“Gli sdraiati”: critica alla gioventù o incomprensione generazionale?

Michele Serra, con Gli sdraiati, compone un monologo interiore che si fa affresco generazionale, un lamento paterno che rasenta il soliloquio dostoevskiano, un’analisi pungente e disillusa della distanza siderale tra il mondo degli adulti e quello degli adolescenti. Ma, in questo tentativo di comprendere e, forse, redimere la gioventù mollemente adagiata sul divano dell’apatia contemporanea, il testo si avviluppa in una narrazione che, sebbene affilata e ironica, rischia di scivolare nel moralismo e in un’epica nostalgica che ha il sapore del rimpianto anziché della comprensione.

Serra scrive con la penna acuminata del giornalista di lungo corso, con la sensibilità del polemista raffinato e con il guizzo dello scrittore che sa mescolare lirismo e sarcasmo.

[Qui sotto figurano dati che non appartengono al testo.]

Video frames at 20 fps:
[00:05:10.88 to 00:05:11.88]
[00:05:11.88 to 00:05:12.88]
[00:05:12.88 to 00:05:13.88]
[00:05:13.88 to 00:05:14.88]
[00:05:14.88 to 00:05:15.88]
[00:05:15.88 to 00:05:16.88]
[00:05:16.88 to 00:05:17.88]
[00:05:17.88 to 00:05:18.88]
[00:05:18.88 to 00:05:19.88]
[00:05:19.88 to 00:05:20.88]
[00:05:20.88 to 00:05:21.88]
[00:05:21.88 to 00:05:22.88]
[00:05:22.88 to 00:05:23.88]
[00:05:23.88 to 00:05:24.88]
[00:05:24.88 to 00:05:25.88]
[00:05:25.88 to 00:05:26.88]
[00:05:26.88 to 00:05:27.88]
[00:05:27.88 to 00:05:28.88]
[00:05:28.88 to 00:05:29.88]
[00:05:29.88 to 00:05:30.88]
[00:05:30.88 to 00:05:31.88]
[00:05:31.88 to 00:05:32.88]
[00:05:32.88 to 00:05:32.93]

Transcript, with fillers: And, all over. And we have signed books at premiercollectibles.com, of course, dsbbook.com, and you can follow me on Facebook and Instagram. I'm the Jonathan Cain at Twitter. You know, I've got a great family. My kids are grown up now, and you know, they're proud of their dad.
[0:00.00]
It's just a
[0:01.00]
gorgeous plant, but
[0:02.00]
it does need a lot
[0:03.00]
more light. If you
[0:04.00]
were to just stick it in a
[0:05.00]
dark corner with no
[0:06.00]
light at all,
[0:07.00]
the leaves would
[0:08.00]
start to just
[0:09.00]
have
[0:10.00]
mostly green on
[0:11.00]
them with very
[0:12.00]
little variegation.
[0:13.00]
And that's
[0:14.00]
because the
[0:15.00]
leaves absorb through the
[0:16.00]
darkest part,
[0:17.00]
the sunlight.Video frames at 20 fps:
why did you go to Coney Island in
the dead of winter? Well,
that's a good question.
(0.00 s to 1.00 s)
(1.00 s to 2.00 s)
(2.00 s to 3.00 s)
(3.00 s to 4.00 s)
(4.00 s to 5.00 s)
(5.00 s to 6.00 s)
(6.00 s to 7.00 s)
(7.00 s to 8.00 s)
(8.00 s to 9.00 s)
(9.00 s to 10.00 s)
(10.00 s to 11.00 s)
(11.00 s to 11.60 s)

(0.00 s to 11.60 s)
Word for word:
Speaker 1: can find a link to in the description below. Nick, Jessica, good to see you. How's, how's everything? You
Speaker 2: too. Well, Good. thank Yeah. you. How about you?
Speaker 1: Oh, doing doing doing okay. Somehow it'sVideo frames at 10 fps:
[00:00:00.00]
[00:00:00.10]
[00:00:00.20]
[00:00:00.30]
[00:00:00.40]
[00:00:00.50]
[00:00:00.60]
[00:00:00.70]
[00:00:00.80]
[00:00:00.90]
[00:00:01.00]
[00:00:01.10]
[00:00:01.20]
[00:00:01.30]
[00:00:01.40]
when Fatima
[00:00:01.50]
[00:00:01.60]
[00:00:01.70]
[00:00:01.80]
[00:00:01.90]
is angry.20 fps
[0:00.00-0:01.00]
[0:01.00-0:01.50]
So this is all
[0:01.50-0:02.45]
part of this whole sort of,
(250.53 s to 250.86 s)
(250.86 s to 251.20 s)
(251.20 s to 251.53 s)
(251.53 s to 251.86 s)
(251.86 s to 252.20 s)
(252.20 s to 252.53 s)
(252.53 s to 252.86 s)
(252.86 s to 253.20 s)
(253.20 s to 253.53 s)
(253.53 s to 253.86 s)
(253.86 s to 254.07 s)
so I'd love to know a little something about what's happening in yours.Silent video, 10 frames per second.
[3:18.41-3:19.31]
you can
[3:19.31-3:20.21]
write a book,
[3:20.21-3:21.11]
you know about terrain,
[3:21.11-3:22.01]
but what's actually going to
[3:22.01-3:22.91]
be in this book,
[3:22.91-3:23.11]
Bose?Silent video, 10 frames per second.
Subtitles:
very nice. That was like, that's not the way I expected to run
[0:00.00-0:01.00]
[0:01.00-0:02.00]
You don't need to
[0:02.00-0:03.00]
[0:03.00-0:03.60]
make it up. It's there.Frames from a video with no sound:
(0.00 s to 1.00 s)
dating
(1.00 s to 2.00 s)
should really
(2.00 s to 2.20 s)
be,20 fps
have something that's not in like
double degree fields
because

Tuttavia, il suo ritratto della giovinezza contemporanea si appiattisce su un’immagine quasi caricaturale: i giovani come “sdraiati”, pigri, disinteressati, avulsi dalla realtà e ripiegati in un solipsismo tecnologico, incapaci di reggere lo sguardo del mondo se non attraverso lo schermo di uno smartphone.

Eppure, questa rappresentazione sembra incagliarsi in una dicotomia semplicistica: il padre moralizzatore e il figlio svogliato, l’ordine e il caos, la cultura e il nulla. Se l’ironia, in alcuni passaggi, riesce a illuminare con lampi fulminei l’incomprensione tra le generazioni, in altri rischia di diventare un’invettiva monocorde, una lamentazione che rimane prigioniera del proprio disincanto. L’assenza di un vero dialogo tra padre e figlio – dove il primo monologa e il secondo resta sullo sfondo come un’ombra sfocata – non fa che amplificare questa sensazione di unidirezionalità narrativa.

Ma i giovani di Serra sono davvero “sdraiati” nel senso di inerti? O piuttosto si muovono lungo traiettorie che sfuggono alla comprensione di chi li osserva con lo sguardo rivolto all’indietro? L’autore pare dimenticare che il suo stesso sguardo adulto è inevitabilmente condizionato da una nostalgia di tempi andati, da un’idealizzazione dell’adolescenza vissuta senza tecnologia, fatta di corse in bicicletta e gesti eroici che oggi sembrano mancare.

Eppure, le nuove generazioni si muovono, eccome: esplorano, si informano, creano, reinventano modi di pensare e di esistere che non possono essere misurati con il metro delle generazioni precedenti. L’idea che il loro rapporto con il digitale sia solo una forma di estraniazione dalla realtà è una lettura parziale: il mondo virtuale è oggi parte del reale, è un’estensione dell’identità, un terreno di sperimentazione esistenziale e culturale che non può essere liquidato con un’alzata di spalle.

A distanza di anni dalla pubblicazione di Gli sdraiati, il mondo è cambiato in modi che lo stesso Serra forse non avrebbe potuto prevedere. I giovani di oggi sono sopravvissuti a pandemie, crisi economiche, mutamenti climatici e guerre digitali di narrazione. Sono cresciuti in un contesto di insicurezza e trasformazione, in cui il concetto stesso di stabilità – lavorativa, affettiva, sociale – è stato eroso dalle sabbie mobili della post-modernità. Se prima potevano sembrare sdraiati, oggi molti di loro si rivelano resilienti, iperconnessi ma consapevoli, critici, attenti alle questioni globali, protagonisti di movimenti che scuotono le coscienze.

Il rischio di un libro come Gli sdraiati è, quindi, quello di rimanere ancorato a una visione statica della gioventù, a un paradigma interpretativo che non coglie il movimento profondo che si agita sotto la superficie. La generazione Z e quella che verrà dopo di essa non sono semplicemente distese su un divano: stanno scrivendo la propria storia con un alfabeto nuovo, e il vero compito di un osservatore acuto sarebbe quello di tentare di decifrarlo senza pregiudizi.

Michele Serra, con la sua prosa raffinata e la sua vena ironica, ha il merito di portare a galla un disagio generazionale che esiste e persiste. Tuttavia, il limite del suo sguardo è quello di trasformare questo disagio in un’immagine immobile, un’istantanea in bianco e nero di un mondo che, invece, si colora di infinite sfumature. Forse il vero dialogo tra generazioni non si gioca nella nostalgia né nel rimprovero, ma nella capacità di ascoltare con mente aperta, di accettare la diversità dei percorsi, di riconoscere che ogni epoca ha i suoi sdraiati e i suoi inquieti esploratori.